30 avril 1985.
Après deux jours et deux nuits de conduite, nous atteignons Lima en soirée. Déjà coincés dans les embouteillages de la plaza San Martin, au cœur de la capitale, je me dis que rien n’a changé ici. Une foule de petits vendeurs haranguent les gens pressés ; des hommes d’affaires passent, les gamins espiègles guettent leurs proies, une femme en poncho allaite son enfant à même le trottoir, dans un nuage noir qui s’échappe d’un autobus surchargé.
Etant sous la tente et sur le sol pendant la semaine, nous avons l’habitude de « descendre » dans un hôtel correct à la ville-étape, histoire de se retaper d’abord, d’y laver son linge et surtout d’y faire travailler les télex et le téléphone, à l’avant-veille de nos enregistrements. Ces communications indispensables me permettent de donner à Paris notre position précise, de révéler le contenu des nouveaux reportages, de connaître les scores de la dernière émission, et de prendre contact avec les responsables de la prochaine escale.

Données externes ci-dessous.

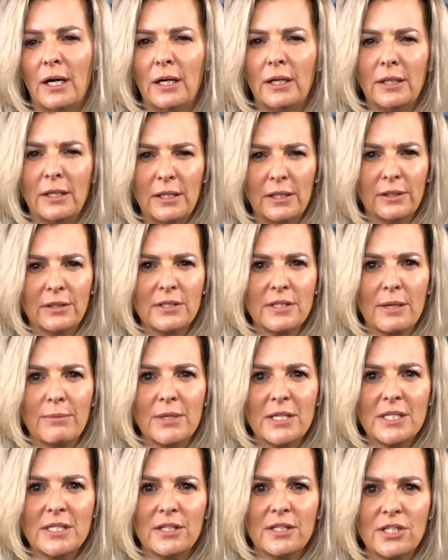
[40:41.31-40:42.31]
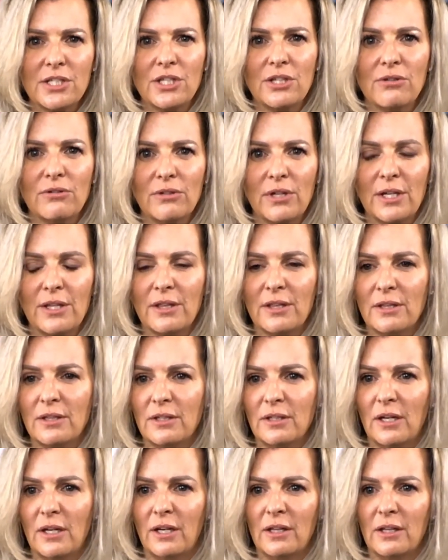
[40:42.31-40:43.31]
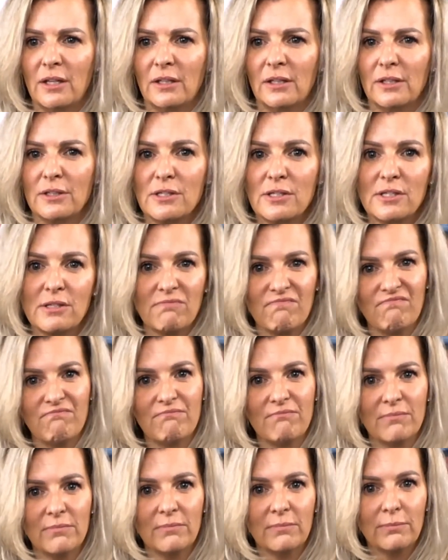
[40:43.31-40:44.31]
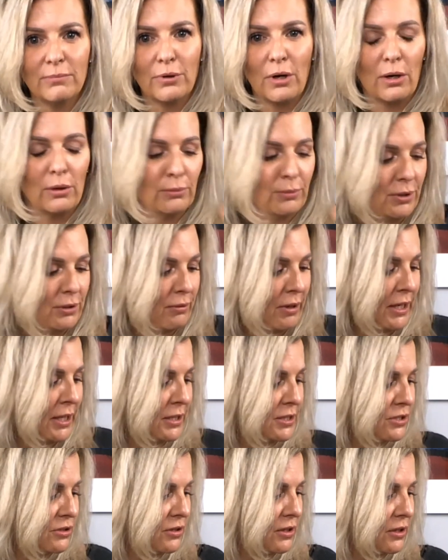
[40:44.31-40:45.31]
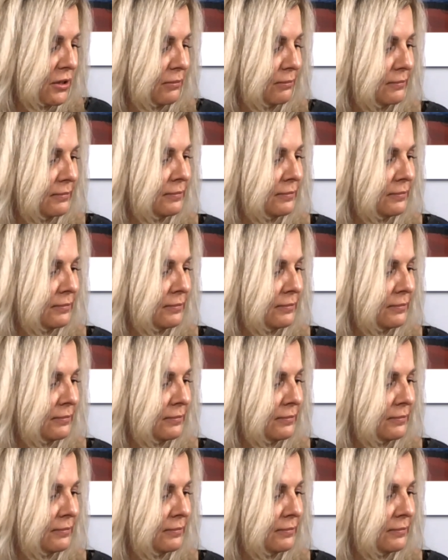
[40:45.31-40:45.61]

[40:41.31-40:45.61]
Neil, does that make sense to you? I think that's probably the right answer there.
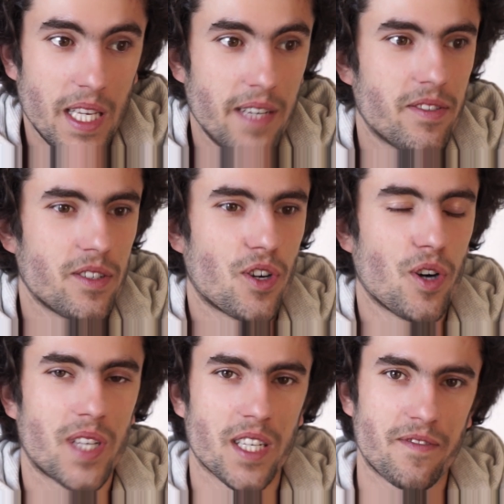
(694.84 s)
even
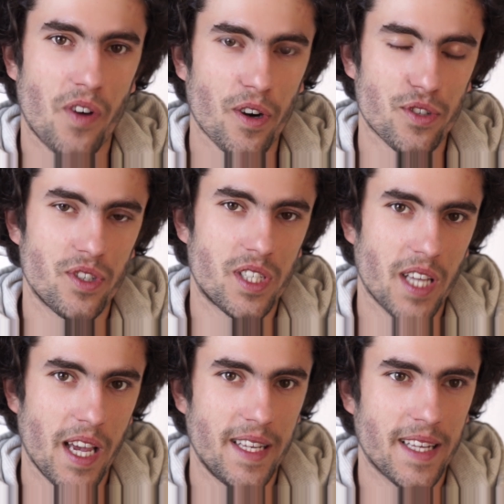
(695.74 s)
goes as far to
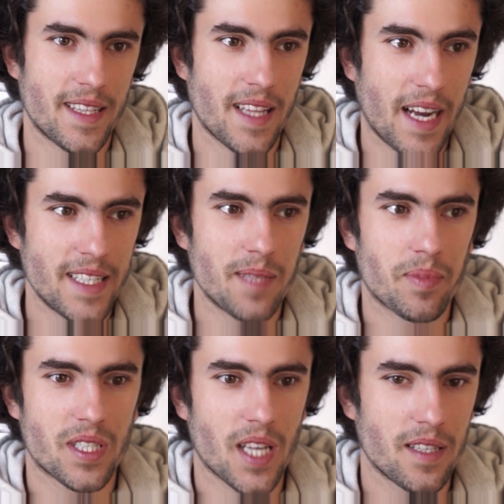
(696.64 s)
say that
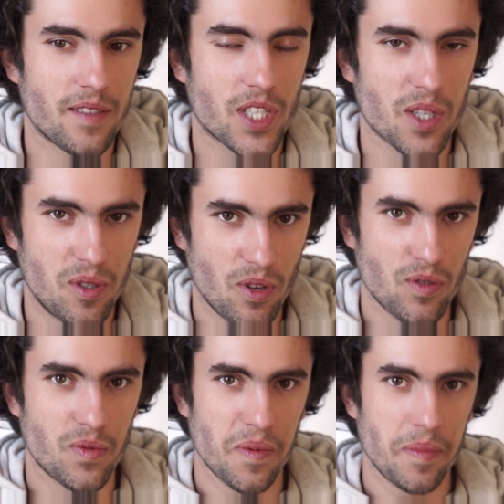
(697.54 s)
90% of
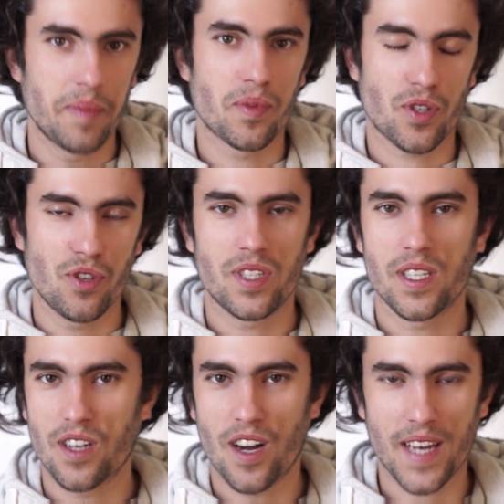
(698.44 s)
serotonin will be produced
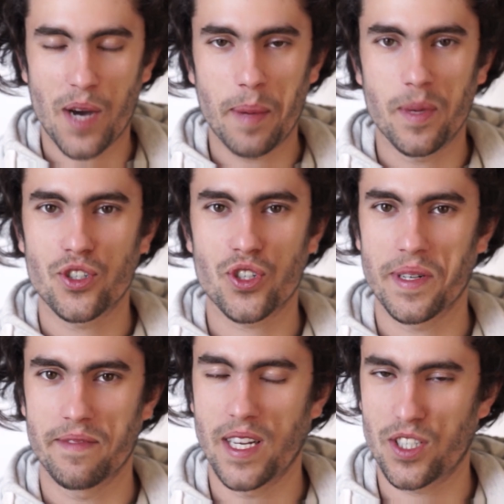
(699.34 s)
in the gut. Now, I'm not
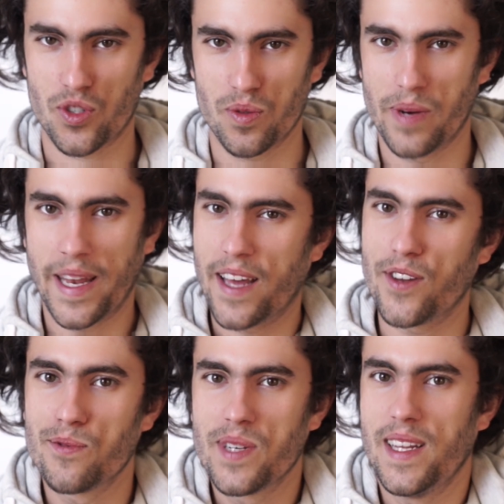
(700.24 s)
sure if that's true, and I
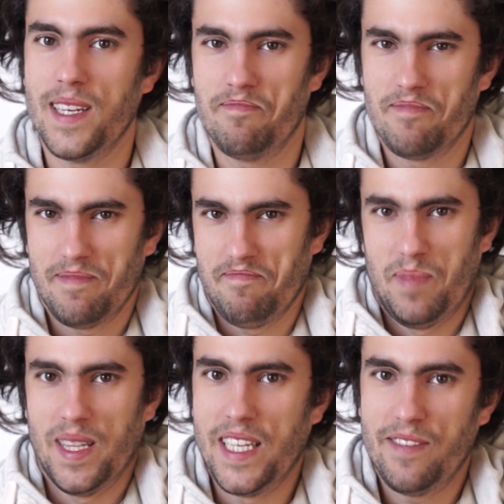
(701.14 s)
don't really
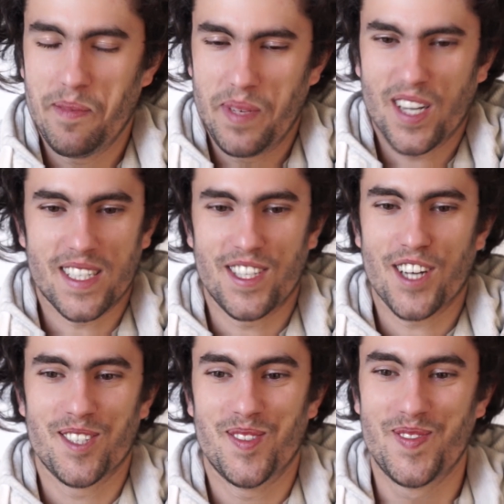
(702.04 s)
believe it because it
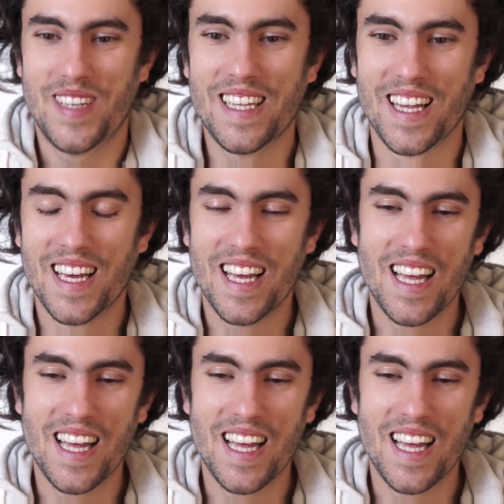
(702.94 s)
doesn't feel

Invariablement, nous arrivons devant ces hôtels dans un état de décomposition « avancée » : ce soir, par exemple, le portier esquisse un mouvement de recul lorsqu’il nous aperçoit, maculés de poussière des pieds à la tête ! Il faut dire que nous ressemblons à des zombies qui auraient traversé la moitié de la planète sur le toit d’un taxi-brousse ! La bouche dédaigneuse, il va aussitôt chercher un chiffon avec lequel il redonne vie à leurs sacs. Le groupe Poco a Poco joue « El Condor posa » sous les arcades de la plaza de Armas pour les réfugiés de l’altiplano ; Alan Garcia, le plus jeune président du monde, va succéder à Belaunde, le Sentier Lumineux parsème les hauts plateaux de bombes revanchardes.